These political concerns about Sophistry may, at first, appear to be remote from the central subject of Protagoras, the question of whether virtue is teachable or not. This question, and the related one of what virtue is, echo throughout Protagoras, even at those points where the topic being discussed has apparently little to do with virtue. While Protagoras asserts that he can teach young men how to administrate their estates, Socrates never challenges this claim. Instead, the two thinkers battle over whether Protagoras can teach political virtue, whether he can educate citizens to become good citizens. But Socrates and Protagoras have different ideas about what is involved in being a good citizen. Is citizenship simply a matter of obeying the laws, or is something more involved?

In the course of his questioning, Socrates reveals that Protagoras is operating with an unexamined concept of virtue, and the dialogue as a whole can be interpreted as a clarification and analysis of this tricky concept. In this, Protagoras is typical of the early dialogues. Like Meno and Laches, Protagoras sets out to arrive at a firm definition of virtue; also like the other two dialogues, it fails to accomplish this task.
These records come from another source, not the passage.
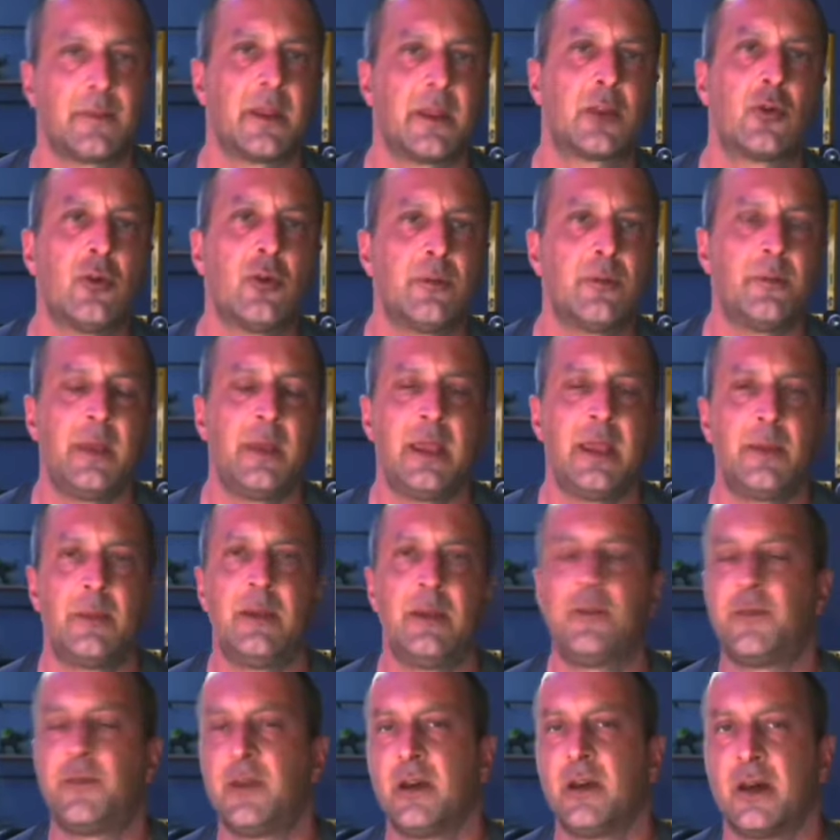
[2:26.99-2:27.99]
They don't make
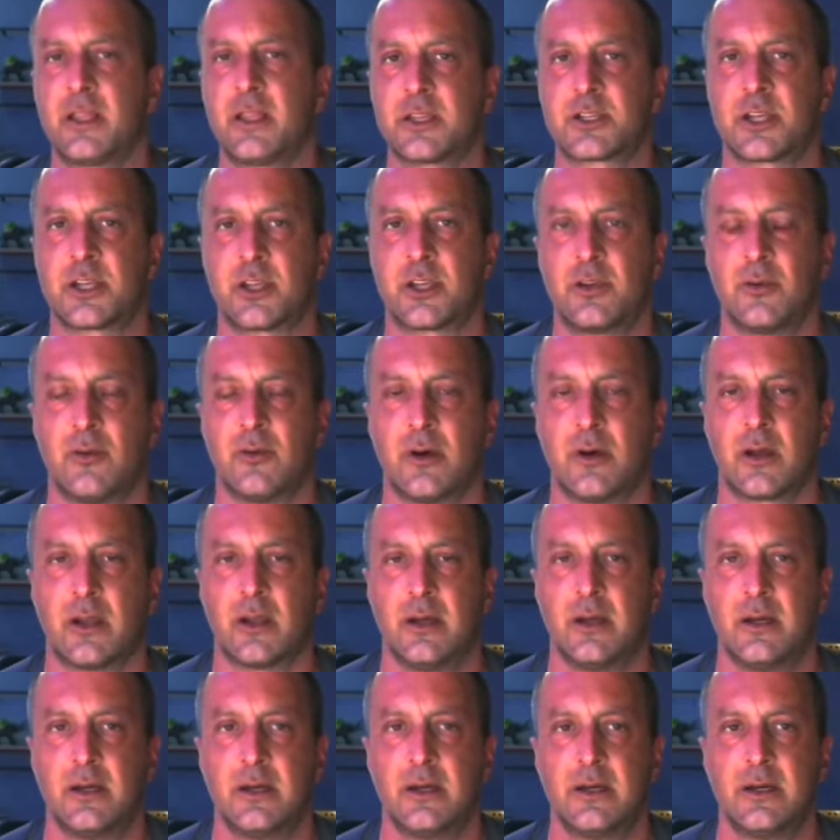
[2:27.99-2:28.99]
me feel insecure,
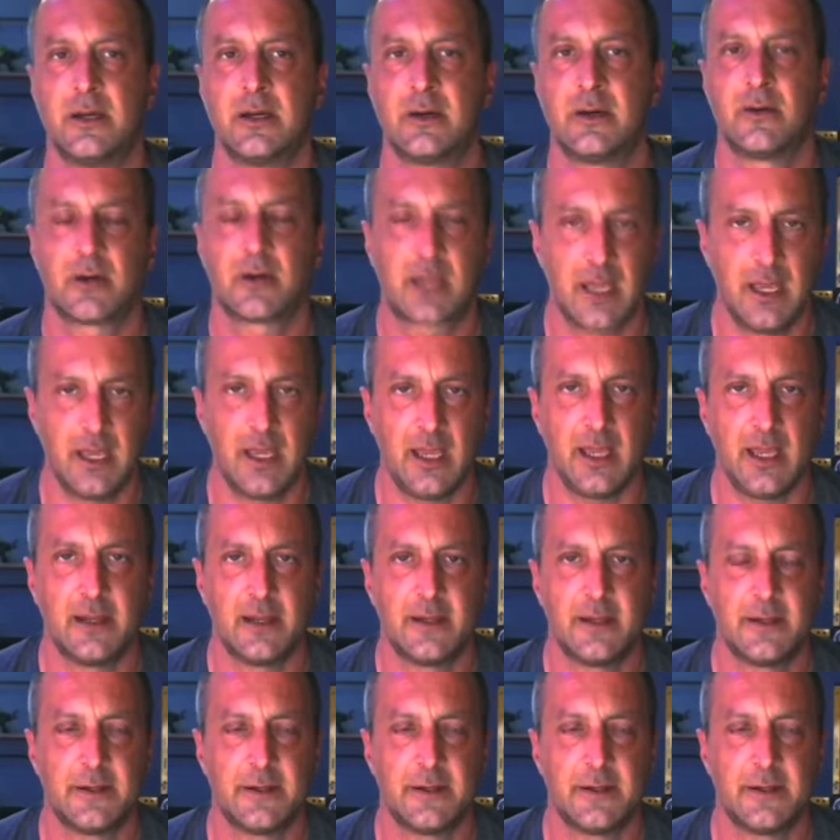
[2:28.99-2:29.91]
okay?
However, these repeated failures do not lead to the conclusion that the question of virtue is not worth pursuing, or that it will inevitably fail. In Protagoras, this question about virtue takes the form of a lengthy attempt by Socrates to prove that what are commonly thought of as separate virtues—courage, temperance, holiness, justice and wisdom—are in fact simply different names for the same thing. It might seem somewhat irrelevant whether virtue is one thing, or a conglomeration of different things; however, Socrates has a very definite aim in mind when trying to prove that virtue is singular. Virtue, for Socrates, is not only an indivisible thing. As he argues in Protagoras, virtue is the same as knowledge. Learning how to be virtuous means learning a specific type of knowledge or science. But this means that we need to understand properly what knowledge is.